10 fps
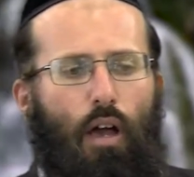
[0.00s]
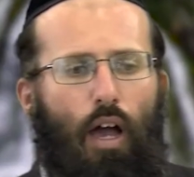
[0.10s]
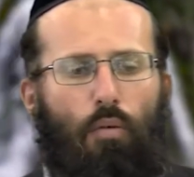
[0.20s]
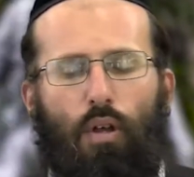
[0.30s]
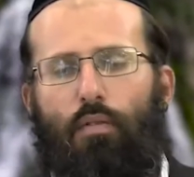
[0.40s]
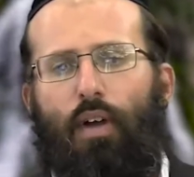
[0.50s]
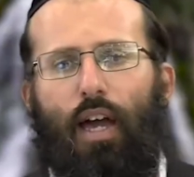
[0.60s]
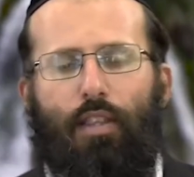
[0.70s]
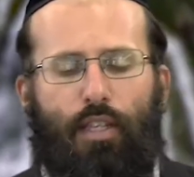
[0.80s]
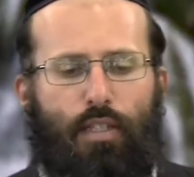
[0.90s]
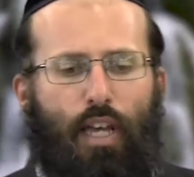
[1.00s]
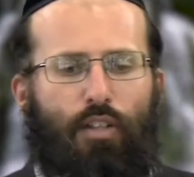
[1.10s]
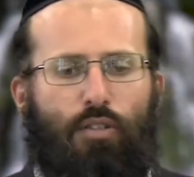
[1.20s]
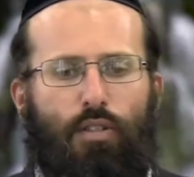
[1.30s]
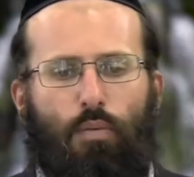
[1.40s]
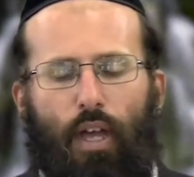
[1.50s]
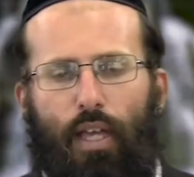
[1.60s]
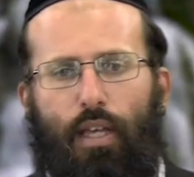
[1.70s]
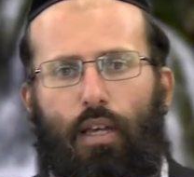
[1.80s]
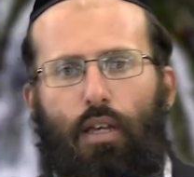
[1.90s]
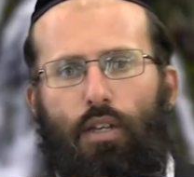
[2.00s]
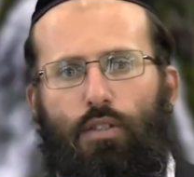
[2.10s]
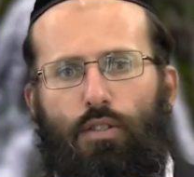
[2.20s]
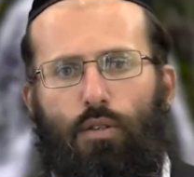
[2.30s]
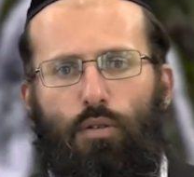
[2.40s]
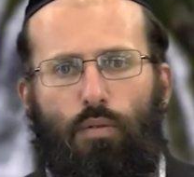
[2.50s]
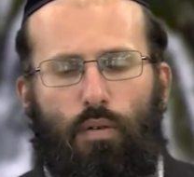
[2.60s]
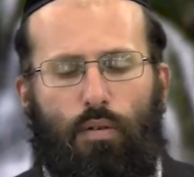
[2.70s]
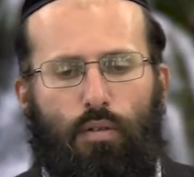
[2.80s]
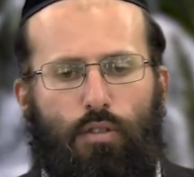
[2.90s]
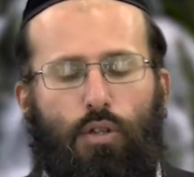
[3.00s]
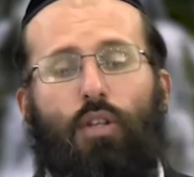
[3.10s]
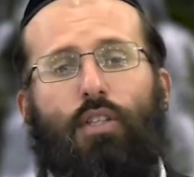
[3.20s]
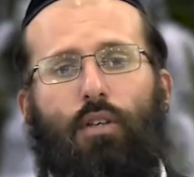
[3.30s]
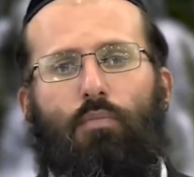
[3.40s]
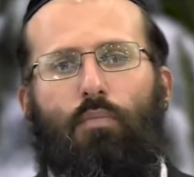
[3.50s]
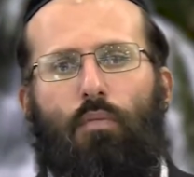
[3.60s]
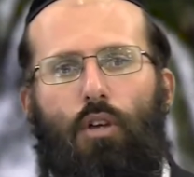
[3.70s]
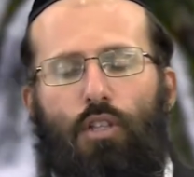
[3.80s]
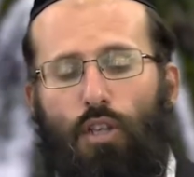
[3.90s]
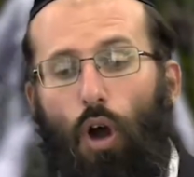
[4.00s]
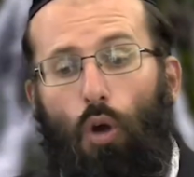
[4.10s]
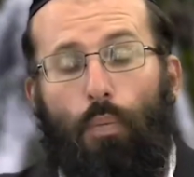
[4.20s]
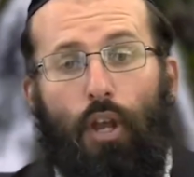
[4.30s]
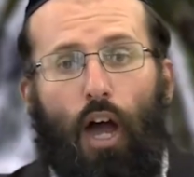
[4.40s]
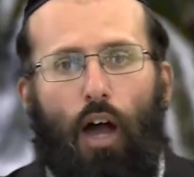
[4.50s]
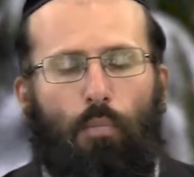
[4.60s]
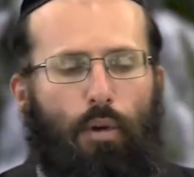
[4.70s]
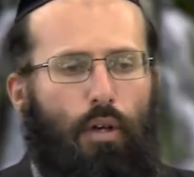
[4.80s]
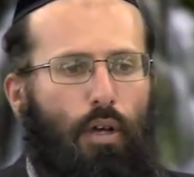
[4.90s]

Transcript: I wouldn't have had this entranceway to Judaism so open up.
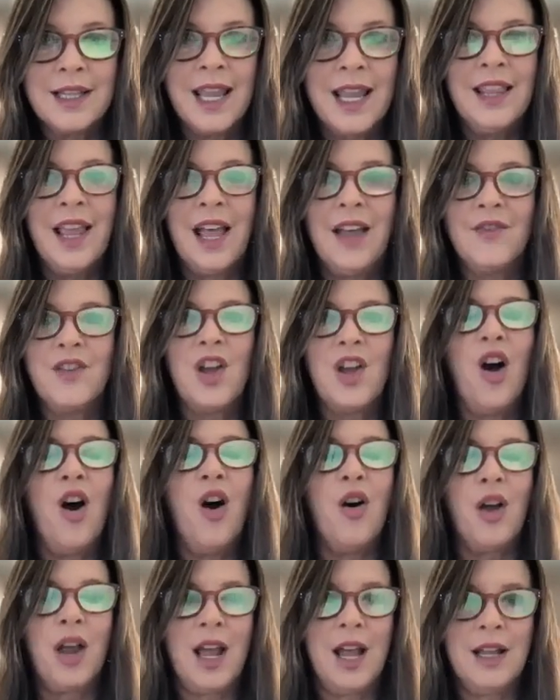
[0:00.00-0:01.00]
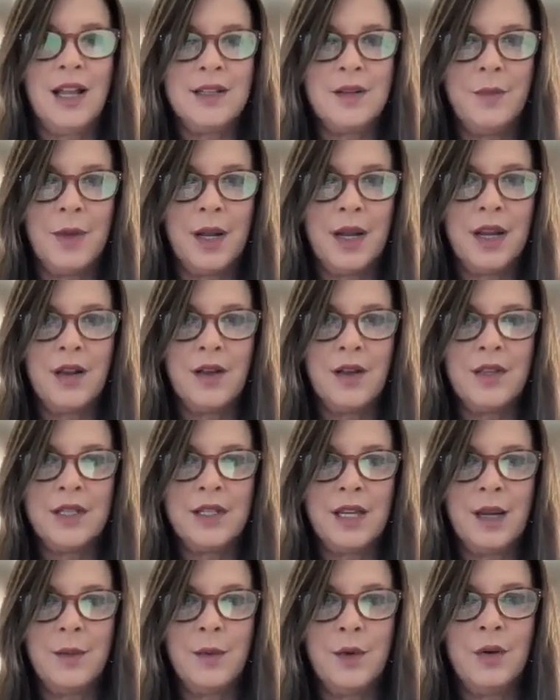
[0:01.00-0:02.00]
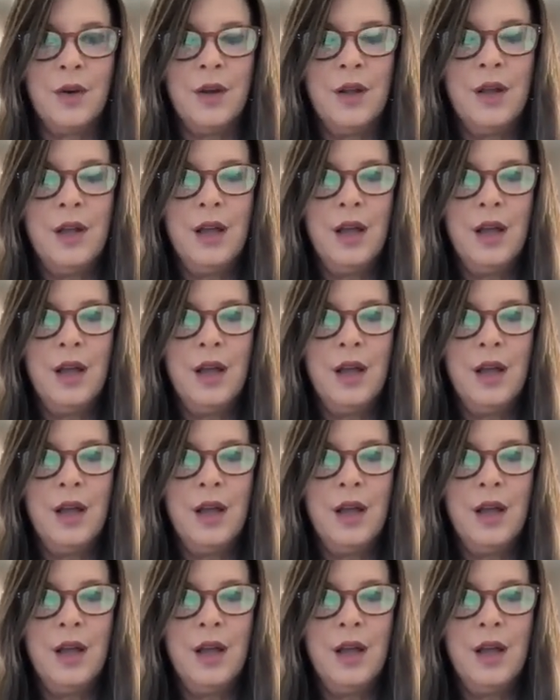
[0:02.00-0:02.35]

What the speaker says: They left all kinds of money on the table.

....

**TASK REQUIREMENTS**
Could you restate every record above word for word, dropping the pictures?

**EXERCISE OUTPUT**
10 fps
[0.00s]
[0.10s]
[0.20s]
[0.30s]
[0.40s]
[0.50s]
[0.60s]
[0.70s]
[0.80s]
[0.90s]
[1.00s]
[1.10s]
[1.20s]
[1.30s]
[1.40s]
[1.50s]
[1.60s]
[1.70s]
[1.80s]
[1.90s]
[2.00s]
[2.10s]
[2.20s]
[2.30s]
[2.40s]
[2.50s]
[2.60s]
[2.70s]
[2.80s]
[2.90s]
[3.00s]
[3.10s]
[3.20s]
[3.30s]
[3.40s]
[3.50s]
[3.60s]
[3.70s]
[3.80s]
[3.90s]
[4.00s]
[4.10s]
[4.20s]
[4.30s]
[4.40s]
[4.50s]
[4.60s]
[4.70s]
[4.80s]
[4.90s]

Transcript: I wouldn't have had this entranceway to Judaism so open up.
[0:00.00-0:01.00]
[0:01.00-0:02.00]
[0:02.00-0:02.35]

What the speaker says: They left all kinds of money on the table.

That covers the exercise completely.